═══ Dataset content ═══

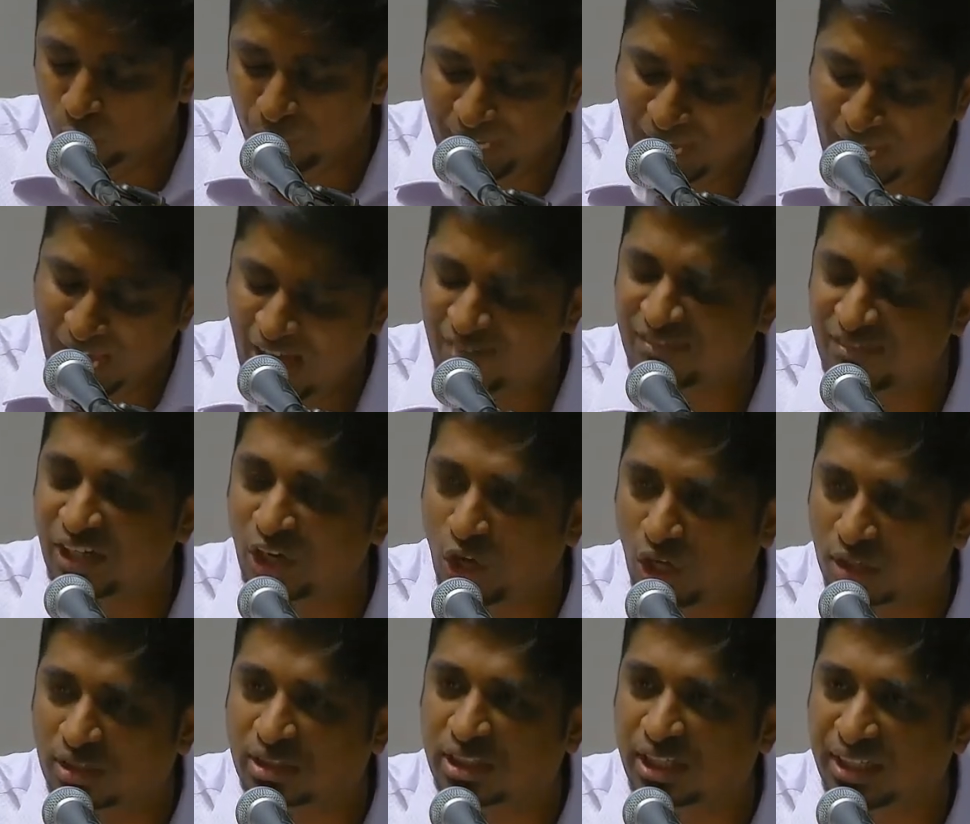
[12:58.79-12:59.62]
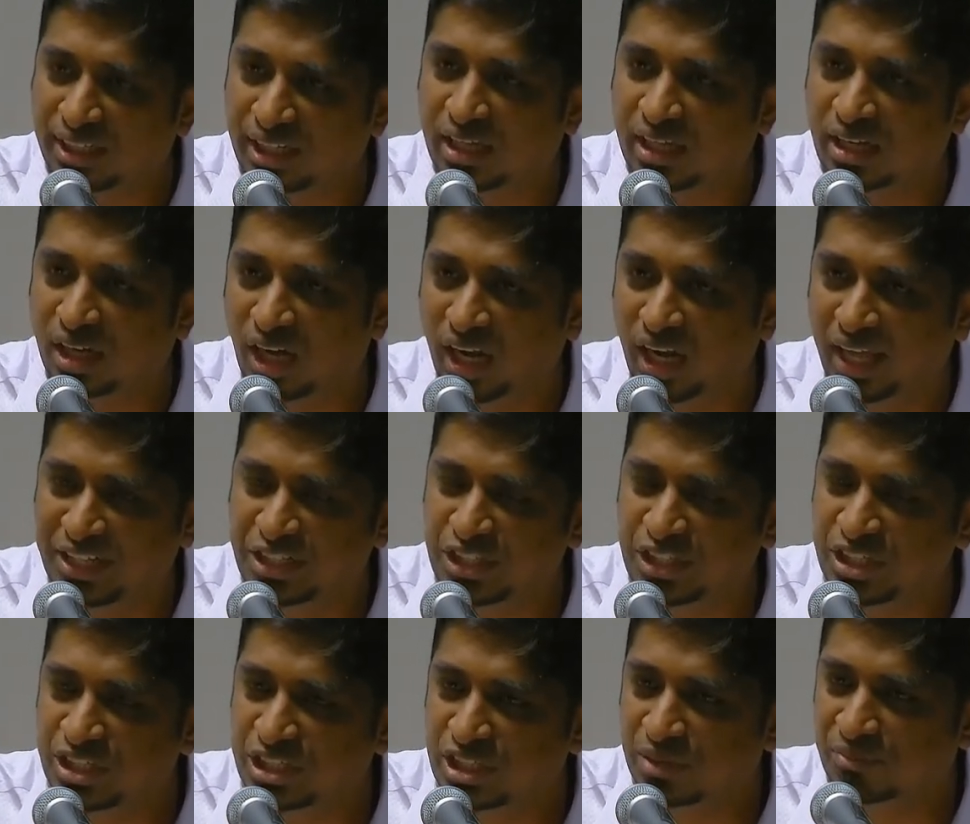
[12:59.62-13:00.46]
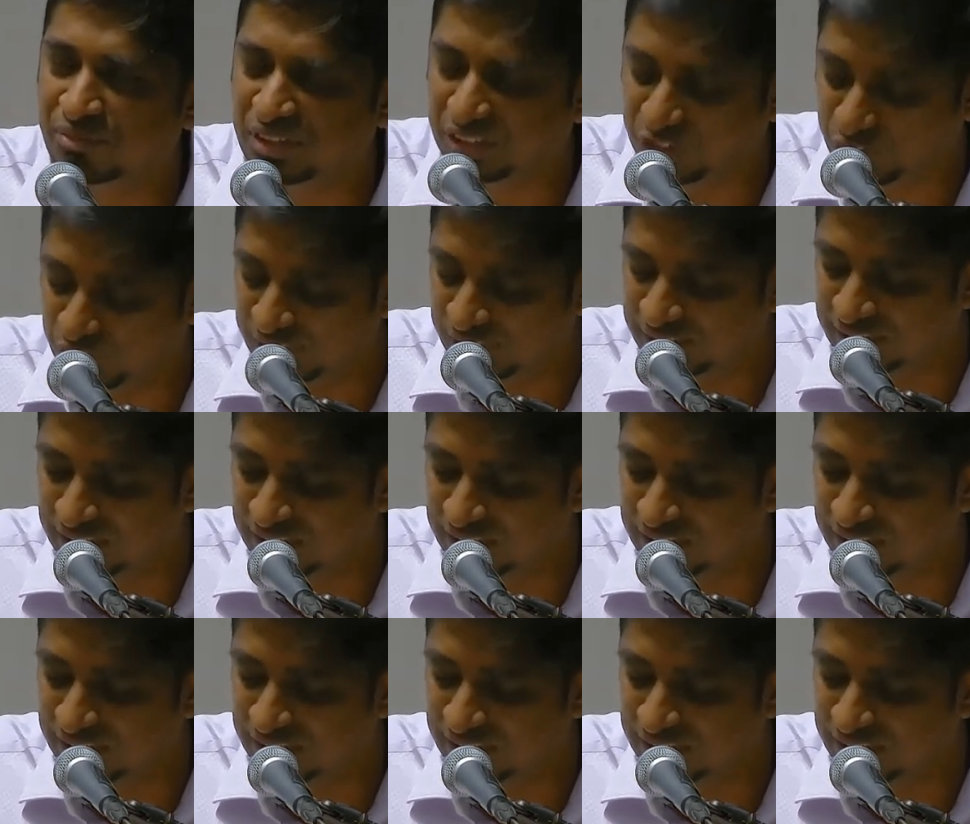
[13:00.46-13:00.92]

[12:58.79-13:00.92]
do we have an authentic relationship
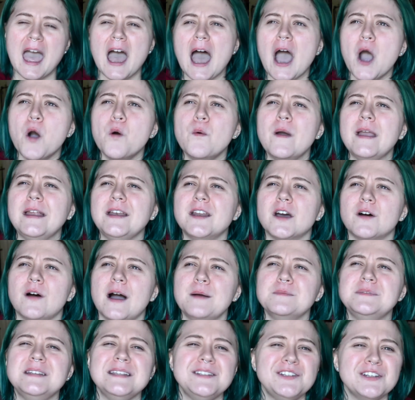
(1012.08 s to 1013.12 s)
Oh wait, no,
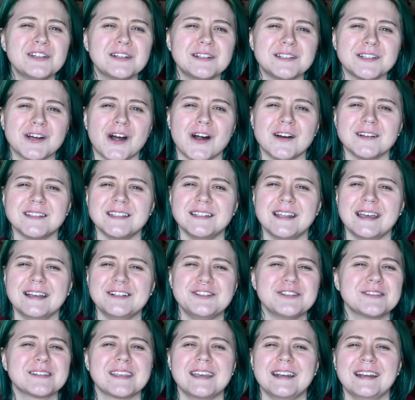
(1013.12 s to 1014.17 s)
I'm teaching guitar today,
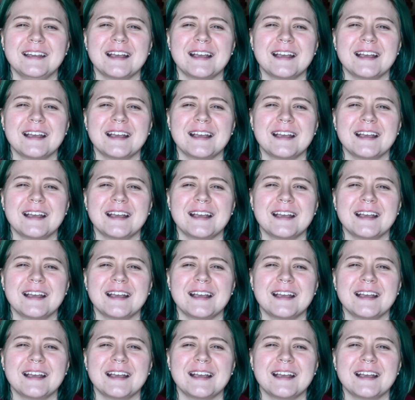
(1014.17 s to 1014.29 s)
just kidding.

═══

What to do -
The job here is to retype the data exactly, with no pictures included.

Written response -
[12:58.79-12:59.62]
[12:59.62-13:00.46]
[13:00.46-13:00.92]

[12:58.79-13:00.92]
do we have an authentic relationship
(1012.08 s to 1013.12 s)
Oh wait, no,
(1013.12 s to 1014.17 s)
I'm teaching guitar today,
(1014.17 s to 1014.29 s)
just kidding.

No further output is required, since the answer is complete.